- Activity -
Give back exactly the lines of the material below, starting with the line with "[00:01:47.95]" and going on through the line with "[00:01:55.25]".

+++++

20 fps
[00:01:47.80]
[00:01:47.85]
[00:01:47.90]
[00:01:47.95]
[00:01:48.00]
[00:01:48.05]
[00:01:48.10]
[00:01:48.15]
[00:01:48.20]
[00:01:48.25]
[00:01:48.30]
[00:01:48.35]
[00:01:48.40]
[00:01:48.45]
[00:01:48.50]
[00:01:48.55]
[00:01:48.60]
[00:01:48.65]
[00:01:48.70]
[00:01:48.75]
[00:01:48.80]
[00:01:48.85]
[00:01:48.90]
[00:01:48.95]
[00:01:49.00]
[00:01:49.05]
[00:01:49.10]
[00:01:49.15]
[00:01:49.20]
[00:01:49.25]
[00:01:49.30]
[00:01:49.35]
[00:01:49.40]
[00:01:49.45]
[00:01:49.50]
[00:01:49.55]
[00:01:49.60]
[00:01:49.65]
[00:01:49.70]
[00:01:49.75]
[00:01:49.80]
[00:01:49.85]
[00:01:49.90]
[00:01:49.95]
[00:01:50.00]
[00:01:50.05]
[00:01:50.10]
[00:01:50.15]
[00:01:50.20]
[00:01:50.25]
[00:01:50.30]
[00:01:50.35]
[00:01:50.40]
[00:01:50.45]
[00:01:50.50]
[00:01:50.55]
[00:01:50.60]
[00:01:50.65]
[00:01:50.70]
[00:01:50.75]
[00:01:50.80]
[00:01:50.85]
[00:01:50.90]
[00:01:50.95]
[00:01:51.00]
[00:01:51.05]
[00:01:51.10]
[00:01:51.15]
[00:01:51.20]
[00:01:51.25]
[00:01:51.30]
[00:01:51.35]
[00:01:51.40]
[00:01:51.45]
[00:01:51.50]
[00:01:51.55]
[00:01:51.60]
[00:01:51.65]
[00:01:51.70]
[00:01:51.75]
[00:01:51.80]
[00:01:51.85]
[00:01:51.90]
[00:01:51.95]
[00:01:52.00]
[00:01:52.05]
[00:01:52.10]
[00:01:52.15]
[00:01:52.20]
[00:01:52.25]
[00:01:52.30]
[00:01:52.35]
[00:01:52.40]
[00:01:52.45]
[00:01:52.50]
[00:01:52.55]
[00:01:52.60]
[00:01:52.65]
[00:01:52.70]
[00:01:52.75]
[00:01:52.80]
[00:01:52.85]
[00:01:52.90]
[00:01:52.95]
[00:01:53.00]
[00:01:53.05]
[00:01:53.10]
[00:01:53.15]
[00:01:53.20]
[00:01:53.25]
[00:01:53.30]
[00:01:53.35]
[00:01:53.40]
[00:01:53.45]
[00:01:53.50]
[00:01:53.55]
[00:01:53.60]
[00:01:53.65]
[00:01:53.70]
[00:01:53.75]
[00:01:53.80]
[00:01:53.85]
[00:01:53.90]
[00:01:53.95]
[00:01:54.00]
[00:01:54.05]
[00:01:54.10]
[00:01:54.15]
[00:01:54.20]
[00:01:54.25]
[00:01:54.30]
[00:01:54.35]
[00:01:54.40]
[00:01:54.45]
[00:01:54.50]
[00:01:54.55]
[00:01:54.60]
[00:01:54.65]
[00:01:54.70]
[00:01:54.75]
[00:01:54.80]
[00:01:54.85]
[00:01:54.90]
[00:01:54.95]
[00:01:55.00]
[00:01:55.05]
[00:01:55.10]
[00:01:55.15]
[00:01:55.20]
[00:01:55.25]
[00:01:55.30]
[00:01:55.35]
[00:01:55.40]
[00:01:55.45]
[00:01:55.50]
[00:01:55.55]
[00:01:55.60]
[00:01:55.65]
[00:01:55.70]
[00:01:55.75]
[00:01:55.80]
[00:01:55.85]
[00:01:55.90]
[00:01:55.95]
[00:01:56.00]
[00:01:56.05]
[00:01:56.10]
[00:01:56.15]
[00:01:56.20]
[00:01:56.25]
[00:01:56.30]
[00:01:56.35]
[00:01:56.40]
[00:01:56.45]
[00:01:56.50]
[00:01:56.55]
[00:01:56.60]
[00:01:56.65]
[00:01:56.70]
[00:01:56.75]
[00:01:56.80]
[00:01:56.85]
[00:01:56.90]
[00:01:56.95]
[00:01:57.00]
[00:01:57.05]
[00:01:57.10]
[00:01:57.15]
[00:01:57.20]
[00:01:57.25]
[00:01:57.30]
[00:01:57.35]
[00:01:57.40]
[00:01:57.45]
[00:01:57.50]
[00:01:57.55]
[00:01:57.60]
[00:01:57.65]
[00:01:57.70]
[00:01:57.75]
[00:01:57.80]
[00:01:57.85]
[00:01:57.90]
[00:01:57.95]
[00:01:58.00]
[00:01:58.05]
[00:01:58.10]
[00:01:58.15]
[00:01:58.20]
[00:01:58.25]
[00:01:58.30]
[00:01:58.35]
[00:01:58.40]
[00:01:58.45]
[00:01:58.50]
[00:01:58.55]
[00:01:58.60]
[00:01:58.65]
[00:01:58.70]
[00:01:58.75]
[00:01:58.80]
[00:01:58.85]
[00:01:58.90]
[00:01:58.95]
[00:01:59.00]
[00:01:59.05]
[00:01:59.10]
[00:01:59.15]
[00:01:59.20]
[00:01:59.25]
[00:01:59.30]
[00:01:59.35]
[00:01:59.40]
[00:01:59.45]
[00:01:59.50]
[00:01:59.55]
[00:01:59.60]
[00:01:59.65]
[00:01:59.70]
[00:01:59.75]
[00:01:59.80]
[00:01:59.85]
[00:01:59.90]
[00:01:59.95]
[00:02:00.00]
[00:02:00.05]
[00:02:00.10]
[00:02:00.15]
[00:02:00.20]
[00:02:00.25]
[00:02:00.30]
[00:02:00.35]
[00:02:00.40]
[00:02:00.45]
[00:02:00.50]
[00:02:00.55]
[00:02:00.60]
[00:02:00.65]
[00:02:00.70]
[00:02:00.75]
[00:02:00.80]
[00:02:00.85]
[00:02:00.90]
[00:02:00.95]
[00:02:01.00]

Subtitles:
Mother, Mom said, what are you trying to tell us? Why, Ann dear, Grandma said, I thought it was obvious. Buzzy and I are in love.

+++++

- Exercise output -
[00:01:47.95]
[00:01:48.00]
[00:01:48.05]
[00:01:48.10]
[00:01:48.15]
[00:01:48.20]
[00:01:48.25]
[00:01:48.30]
[00:01:48.35]
[00:01:48.40]
[00:01:48.45]
[00:01:48.50]
[00:01:48.55]
[00:01:48.60]
[00:01:48.65]
[00:01:48.70]
[00:01:48.75]
[00:01:48.80]
[00:01:48.85]
[00:01:48.90]
[00:01:48.95]
[00:01:49.00]
[00:01:49.05]
[00:01:49.10]
[00:01:49.15]
[00:01:49.20]
[00:01:49.25]
[00:01:49.30]
[00:01:49.35]
[00:01:49.40]
[00:01:49.45]
[00:01:49.50]
[00:01:49.55]
[00:01:49.60]
[00:01:49.65]
[00:01:49.70]
[00:01:49.75]
[00:01:49.80]
[00:01:49.85]
[00:01:49.90]
[00:01:49.95]
[00:01:50.00]
[00:01:50.05]
[00:01:50.10]
[00:01:50.15]
[00:01:50.20]
[00:01:50.25]
[00:01:50.30]
[00:01:50.35]
[00:01:50.40]
[00:01:50.45]
[00:01:50.50]
[00:01:50.55]
[00:01:50.60]
[00:01:50.65]
[00:01:50.70]
[00:01:50.75]
[00:01:50.80]
[00:01:50.85]
[00:01:50.90]
[00:01:50.95]
[00:01:51.00]
[00:01:51.05]
[00:01:51.10]
[00:01:51.15]
[00:01:51.20]
[00:01:51.25]
[00:01:51.30]
[00:01:51.35]
[00:01:51.40]
[00:01:51.45]
[00:01:51.50]
[00:01:51.55]
[00:01:51.60]
[00:01:51.65]
[00:01:51.70]
[00:01:51.75]
[00:01:51.80]
[00:01:51.85]
[00:01:51.90]
[00:01:51.95]
[00:01:52.00]
[00:01:52.05]
[00:01:52.10]
[00:01:52.15]
[00:01:52.20]
[00:01:52.25]
[00:01:52.30]
[00:01:52.35]
[00:01:52.40]
[00:01:52.45]
[00:01:52.50]
[00:01:52.55]
[00:01:52.60]
[00:01:52.65]
[00:01:52.70]
[00:01:52.75]
[00:01:52.80]
[00:01:52.85]
[00:01:52.90]
[00:01:52.95]
[00:01:53.00]
[00:01:53.05]
[00:01:53.10]
[00:01:53.15]
[00:01:53.20]
[00:01:53.25]
[00:01:53.30]
[00:01:53.35]
[00:01:53.40]
[00:01:53.45]
[00:01:53.50]
[00:01:53.55]
[00:01:53.60]
[00:01:53.65]
[00:01:53.70]
[00:01:53.75]
[00:01:53.80]
[00:01:53.85]
[00:01:53.90]
[00:01:53.95]
[00:01:54.00]
[00:01:54.05]
[00:01:54.10]
[00:01:54.15]
[00:01:54.20]
[00:01:54.25]
[00:01:54.30]
[00:01:54.35]
[00:01:54.40]
[00:01:54.45]
[00:01:54.50]
[00:01:54.55]
[00:01:54.60]
[00:01:54.65]
[00:01:54.70]
[00:01:54.75]
[00:01:54.80]
[00:01:54.85]
[00:01:54.90]
[00:01:54.95]
[00:01:55.00]
[00:01:55.05]
[00:01:55.10]
[00:01:55.15]
[00:01:55.20]
[00:01:55.25]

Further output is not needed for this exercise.